_WHAT IS NEEDED_
The records that follow are to be repeated exactly, with the pictures removed.
*** Opening of TASK MATERIAL ***
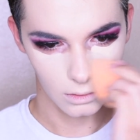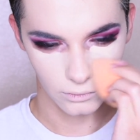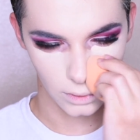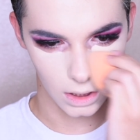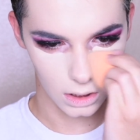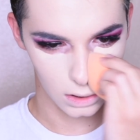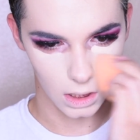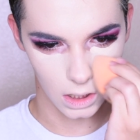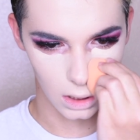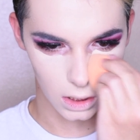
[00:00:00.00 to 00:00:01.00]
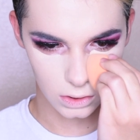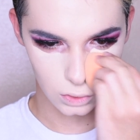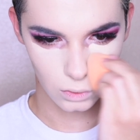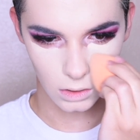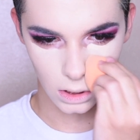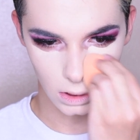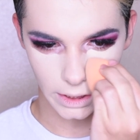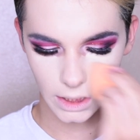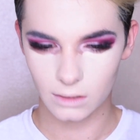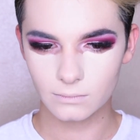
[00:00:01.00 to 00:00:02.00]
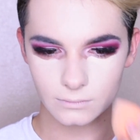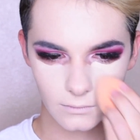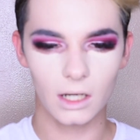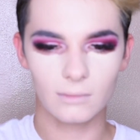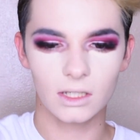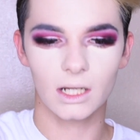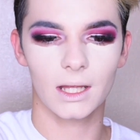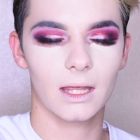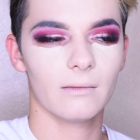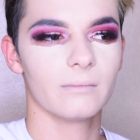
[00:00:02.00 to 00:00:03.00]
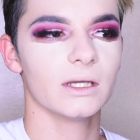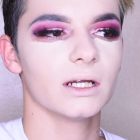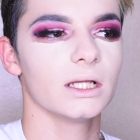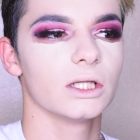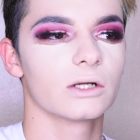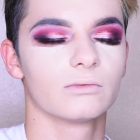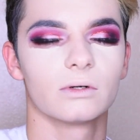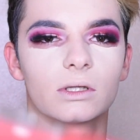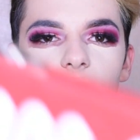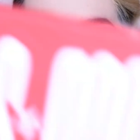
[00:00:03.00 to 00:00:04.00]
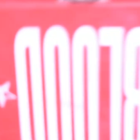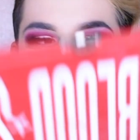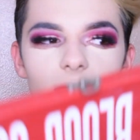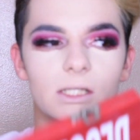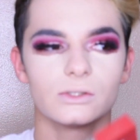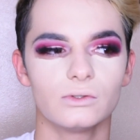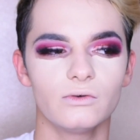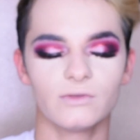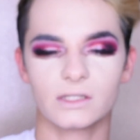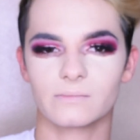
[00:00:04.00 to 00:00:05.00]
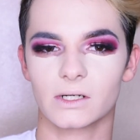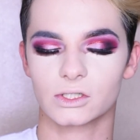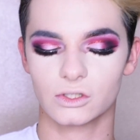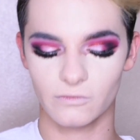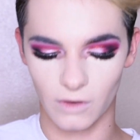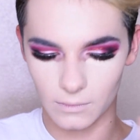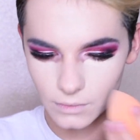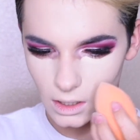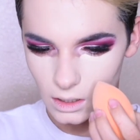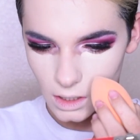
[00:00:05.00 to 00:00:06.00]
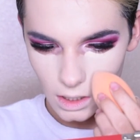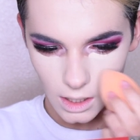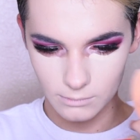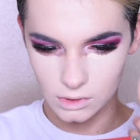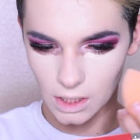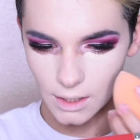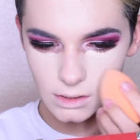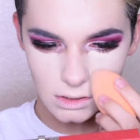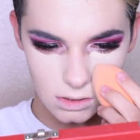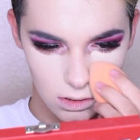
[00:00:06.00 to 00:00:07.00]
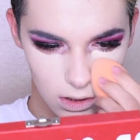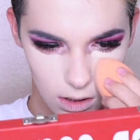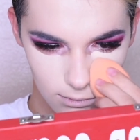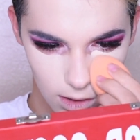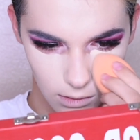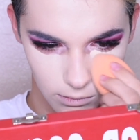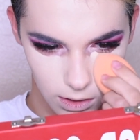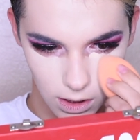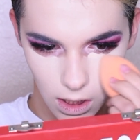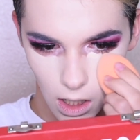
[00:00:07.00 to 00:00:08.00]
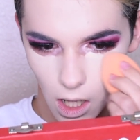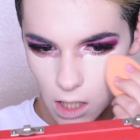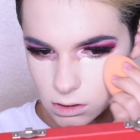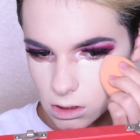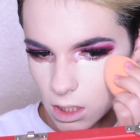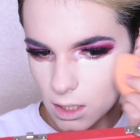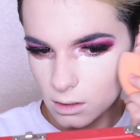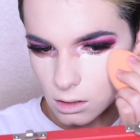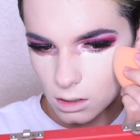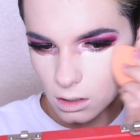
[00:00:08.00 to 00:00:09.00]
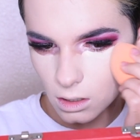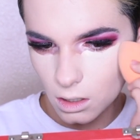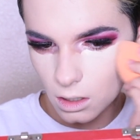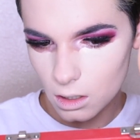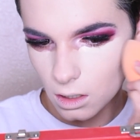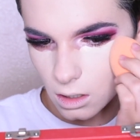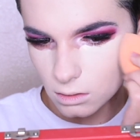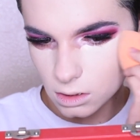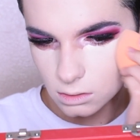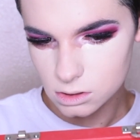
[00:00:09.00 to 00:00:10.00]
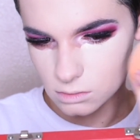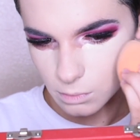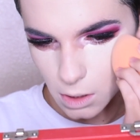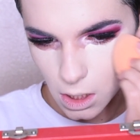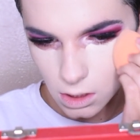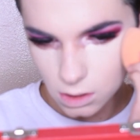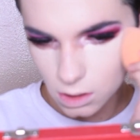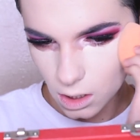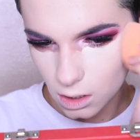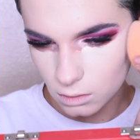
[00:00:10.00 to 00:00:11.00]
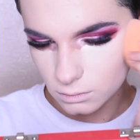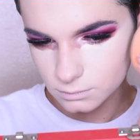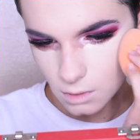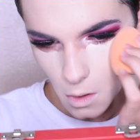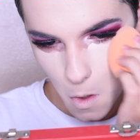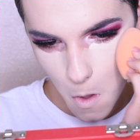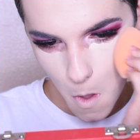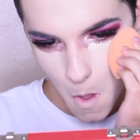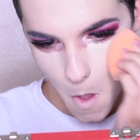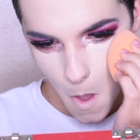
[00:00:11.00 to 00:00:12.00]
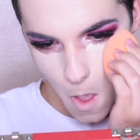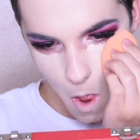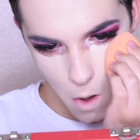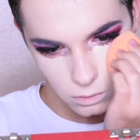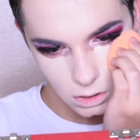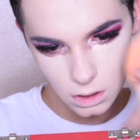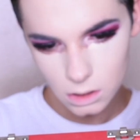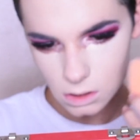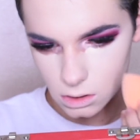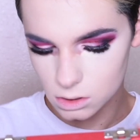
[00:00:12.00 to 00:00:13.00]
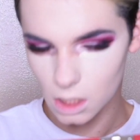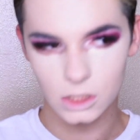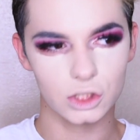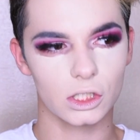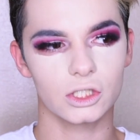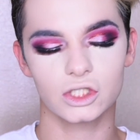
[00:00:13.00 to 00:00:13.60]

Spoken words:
for the contour later. Then I'm going to get my mirror and look real close because, oof, this mirror is too far. I'm blind. So then I'm going to really get under there. And I'm going to just blend it out. And I'm really going to kind of start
*** Close of TASK MATERIAL ***
_RESULT OF THIS TASK_
[00:00:00.00 to 00:00:01.00]
[00:00:01.00 to 00:00:02.00]
[00:00:02.00 to 00:00:03.00]
[00:00:03.00 to 00:00:04.00]
[00:00:04.00 to 00:00:05.00]
[00:00:05.00 to 00:00:06.00]
[00:00:06.00 to 00:00:07.00]
[00:00:07.00 to 00:00:08.00]
[00:00:08.00 to 00:00:09.00]
[00:00:09.00 to 00:00:10.00]
[00:00:10.00 to 00:00:11.00]
[00:00:11.00 to 00:00:12.00]
[00:00:12.00 to 00:00:13.00]
[00:00:13.00 to 00:00:13.60]

Spoken words:
for the contour later. Then I'm going to get my mirror and look real close because, oof, this mirror is too far. I'm blind. So then I'm going to really get under there. And I'm going to just blend it out. And I'm really going to kind of start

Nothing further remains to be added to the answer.